It is finally time to see how to create a repository. As a quick recap, we will keep the master copy of our work in a repository on a server that we can access from other machines on the internet. That master copy consists of files and directories that no-one ever edits directly. Instead, a copy of Subversion running on that machine manages updates for us and watches for conflicts. Our working copy is a mirror image of the master sitting on our computer. When our Subversion client needs to communicate with the master, it exchanges data with the copy of Subversion running on the server.

What's Needed for a Repository

To make this to work, we need four things (Figure XXX):

  1. The repository itself. It's not enough to create an empty directory and start filling it with files: Subversion needs to create a lot of other structure in order to keep track of old revisions, who made what changes, and so on.
  2. The full URL of the repository. This includes the URL of the server and the path to the repository on that machine. (The second part is needed because a single server can, and usually will, host many repositories.)
  3. Permission to read or write the master copy. Many open source projects give the whole world permission to read from their repository, but very few allow strangers to write to it: there are just too many possibilities for abuse. Somehow, we have to set up a password or something like it so that users can prove who they are.
  4. A working copy of the repository on our computer. Once the first three things are in place, this just means running the checkout command.

To keep things simple, we will start by creating a repository on the machine that we're working on. This won't let us share our work with other people, but it will allow us to save the history of our work as we go along.

The command to create a repository is svnadmin create, followed by the path to the repository. If we want to create a repository called lair_repo directly under our home directory, we just cd to get home and run svnadmin create lair_repo. This command creates a directory called lair_repo to hold our repository, and fills it with various files that Subversion uses to keep track of the project's history:

$ cd
$ svnadmin create lair_repo
$ ls -F lair_repo
README.txt    conf/    db/    format    hooks/    locks/

We should never edit anything in this repository directly. Doing so probably won't shred our sanity and leave us gibbering in mindless horror, but it will almost certainly make the repository unusable.

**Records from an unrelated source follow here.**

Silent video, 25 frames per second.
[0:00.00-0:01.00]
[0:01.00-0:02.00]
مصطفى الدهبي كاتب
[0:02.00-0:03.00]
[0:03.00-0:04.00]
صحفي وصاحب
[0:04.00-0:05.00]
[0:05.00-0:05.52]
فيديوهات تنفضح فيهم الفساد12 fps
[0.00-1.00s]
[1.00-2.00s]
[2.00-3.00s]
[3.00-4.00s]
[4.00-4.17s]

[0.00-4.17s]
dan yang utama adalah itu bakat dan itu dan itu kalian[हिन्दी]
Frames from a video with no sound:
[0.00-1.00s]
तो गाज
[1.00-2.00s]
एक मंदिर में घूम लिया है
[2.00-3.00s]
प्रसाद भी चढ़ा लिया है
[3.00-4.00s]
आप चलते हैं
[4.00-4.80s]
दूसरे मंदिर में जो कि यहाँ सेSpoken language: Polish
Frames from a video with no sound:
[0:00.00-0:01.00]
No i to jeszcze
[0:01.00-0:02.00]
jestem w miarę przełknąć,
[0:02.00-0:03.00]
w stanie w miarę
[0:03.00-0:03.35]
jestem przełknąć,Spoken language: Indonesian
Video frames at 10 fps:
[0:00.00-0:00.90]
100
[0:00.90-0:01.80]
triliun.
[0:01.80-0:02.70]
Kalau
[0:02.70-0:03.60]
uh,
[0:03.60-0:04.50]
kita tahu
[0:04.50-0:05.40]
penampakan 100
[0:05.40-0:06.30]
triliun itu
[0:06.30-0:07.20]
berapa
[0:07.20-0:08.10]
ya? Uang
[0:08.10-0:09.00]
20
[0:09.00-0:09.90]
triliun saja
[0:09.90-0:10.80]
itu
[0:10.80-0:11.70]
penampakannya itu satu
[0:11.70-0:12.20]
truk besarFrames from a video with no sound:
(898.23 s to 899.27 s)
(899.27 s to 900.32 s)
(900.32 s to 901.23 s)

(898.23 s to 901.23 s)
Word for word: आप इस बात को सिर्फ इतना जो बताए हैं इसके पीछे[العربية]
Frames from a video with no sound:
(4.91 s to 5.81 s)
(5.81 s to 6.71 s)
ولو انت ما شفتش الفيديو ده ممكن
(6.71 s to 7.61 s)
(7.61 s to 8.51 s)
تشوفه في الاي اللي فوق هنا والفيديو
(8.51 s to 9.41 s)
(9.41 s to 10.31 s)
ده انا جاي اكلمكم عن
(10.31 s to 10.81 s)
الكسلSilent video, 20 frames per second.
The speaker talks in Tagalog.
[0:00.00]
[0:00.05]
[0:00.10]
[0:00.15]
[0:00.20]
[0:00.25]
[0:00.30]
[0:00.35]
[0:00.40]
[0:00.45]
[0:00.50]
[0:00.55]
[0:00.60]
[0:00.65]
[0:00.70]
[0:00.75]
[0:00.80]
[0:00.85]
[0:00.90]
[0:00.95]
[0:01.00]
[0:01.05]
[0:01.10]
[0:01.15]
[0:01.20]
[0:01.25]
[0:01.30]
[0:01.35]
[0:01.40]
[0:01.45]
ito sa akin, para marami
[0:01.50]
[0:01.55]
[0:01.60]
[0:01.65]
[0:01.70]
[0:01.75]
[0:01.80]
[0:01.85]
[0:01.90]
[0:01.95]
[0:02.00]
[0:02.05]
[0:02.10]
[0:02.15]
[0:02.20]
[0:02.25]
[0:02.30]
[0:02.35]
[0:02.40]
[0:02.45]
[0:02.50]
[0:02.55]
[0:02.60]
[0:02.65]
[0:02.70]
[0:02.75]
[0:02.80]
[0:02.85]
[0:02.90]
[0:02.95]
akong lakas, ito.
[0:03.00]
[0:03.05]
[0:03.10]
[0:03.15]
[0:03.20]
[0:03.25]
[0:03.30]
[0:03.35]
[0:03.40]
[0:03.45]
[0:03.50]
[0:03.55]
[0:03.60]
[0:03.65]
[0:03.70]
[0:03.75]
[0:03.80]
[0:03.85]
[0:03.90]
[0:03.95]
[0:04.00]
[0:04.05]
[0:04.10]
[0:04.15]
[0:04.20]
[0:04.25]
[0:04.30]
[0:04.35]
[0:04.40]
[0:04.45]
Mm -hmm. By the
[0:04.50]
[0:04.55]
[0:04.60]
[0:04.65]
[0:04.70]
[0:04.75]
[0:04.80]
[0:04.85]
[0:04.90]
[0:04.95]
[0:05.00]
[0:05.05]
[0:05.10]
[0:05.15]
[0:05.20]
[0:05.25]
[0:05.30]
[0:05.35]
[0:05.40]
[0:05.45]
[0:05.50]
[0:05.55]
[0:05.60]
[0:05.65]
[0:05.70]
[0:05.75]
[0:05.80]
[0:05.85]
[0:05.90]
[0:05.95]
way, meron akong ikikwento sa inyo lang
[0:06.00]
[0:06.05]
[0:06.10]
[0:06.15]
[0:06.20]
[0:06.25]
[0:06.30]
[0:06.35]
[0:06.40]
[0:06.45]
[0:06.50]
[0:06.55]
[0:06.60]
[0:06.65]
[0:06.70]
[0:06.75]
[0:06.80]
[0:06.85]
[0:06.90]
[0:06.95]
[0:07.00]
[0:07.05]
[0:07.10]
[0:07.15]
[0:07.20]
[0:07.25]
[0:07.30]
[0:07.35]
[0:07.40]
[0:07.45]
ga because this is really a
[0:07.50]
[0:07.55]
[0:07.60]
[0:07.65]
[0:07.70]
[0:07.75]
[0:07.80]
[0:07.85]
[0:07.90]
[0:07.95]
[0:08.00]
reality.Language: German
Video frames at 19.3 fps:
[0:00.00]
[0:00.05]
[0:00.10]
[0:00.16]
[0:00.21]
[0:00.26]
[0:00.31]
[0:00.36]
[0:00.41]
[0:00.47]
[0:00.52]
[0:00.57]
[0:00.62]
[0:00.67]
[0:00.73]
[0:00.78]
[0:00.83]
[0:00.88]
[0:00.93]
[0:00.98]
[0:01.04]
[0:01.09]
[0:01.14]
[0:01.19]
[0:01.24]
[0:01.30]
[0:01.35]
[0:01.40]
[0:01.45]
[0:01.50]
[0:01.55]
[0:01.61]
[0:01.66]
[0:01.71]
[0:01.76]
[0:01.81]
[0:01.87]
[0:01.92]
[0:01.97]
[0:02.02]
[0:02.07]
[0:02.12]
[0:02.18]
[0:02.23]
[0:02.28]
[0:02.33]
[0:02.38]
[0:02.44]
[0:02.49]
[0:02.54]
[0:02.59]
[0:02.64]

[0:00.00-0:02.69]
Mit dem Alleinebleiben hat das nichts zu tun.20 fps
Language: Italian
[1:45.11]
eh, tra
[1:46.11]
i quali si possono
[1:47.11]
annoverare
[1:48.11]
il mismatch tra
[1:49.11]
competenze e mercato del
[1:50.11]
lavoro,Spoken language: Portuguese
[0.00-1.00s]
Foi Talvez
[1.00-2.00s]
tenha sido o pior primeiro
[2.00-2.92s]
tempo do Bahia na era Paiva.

To get a working copy of this repository, we use Subversion's checkout command. If our home directory is /users/mummy, then the full path to the repository we just created is /users/mummy/lair_repo, so we run svn checkout file:///users/mummy/lair lair_working.

Working backward, the second argument, lair_working, specifies where the working copy is to be put. The first argument is the URL of our repository, and it has two parts. /users/mummy/lair_repo is the path to repository directory. file:// specifies the protocol that Subversion will use to communicate with the repository—in this case, it says that the repository is part of the local machine's filesystem. Notice that the protocol ends in two slashes, while the absolute path to the repository starts with a slash, making three in total. A very common mistake is to type only two, since that's what web URLs normally have.

When we're doing a checkout, it is very important that we provide the second argument, which specifies the name of the directory we want the working copy to be put in. Without it, Subversion will try to use the name of the repository, lair_repo, as the name of the working copy. Since we're in the directory that contains the repository, this means that Subversion will try to overwrite the repository with a working copy. Again, there isn't much risk of our sanity being torn to shreds, but this could ruin our repository.

To avoid this problem, most people create a sub-directory in their account called something like repos, and then create their repositories in that. For example, we could create our repository in /users/mummy/repos/lair, then check out a working copy as /users/mummy/lair. This practice makes both names easier to read.

The obvious next steps are to put our repository on a server, rather than on our personal machine, and to give other people access to the repository we have just created so that they can work with us. We'll discuss the first in a later chapter, but unfortunately, the second really does require things that we are not going to cover in this course. If you want to do this, you can:

If you choose the second or third option, please check with whoever handles intellectual property at your institution to make sure that putting your work on a commercially-operated machine that is probably in some other legal jurisdiction isn't going to cause trouble. Many people assume that it's "just OK", while others act as if not having asked will be an acceptable defence later on. Unfortunately, neither is true…

Summary

Provenance

Understand:

In art, the provenance of a work is the history of who owned it, when, and where. In science, it's the record of how a particular result came to be: what raw data was processed by what version of what program to create which intermediate files, what was used to turn those files into which figures of which papers, and so on.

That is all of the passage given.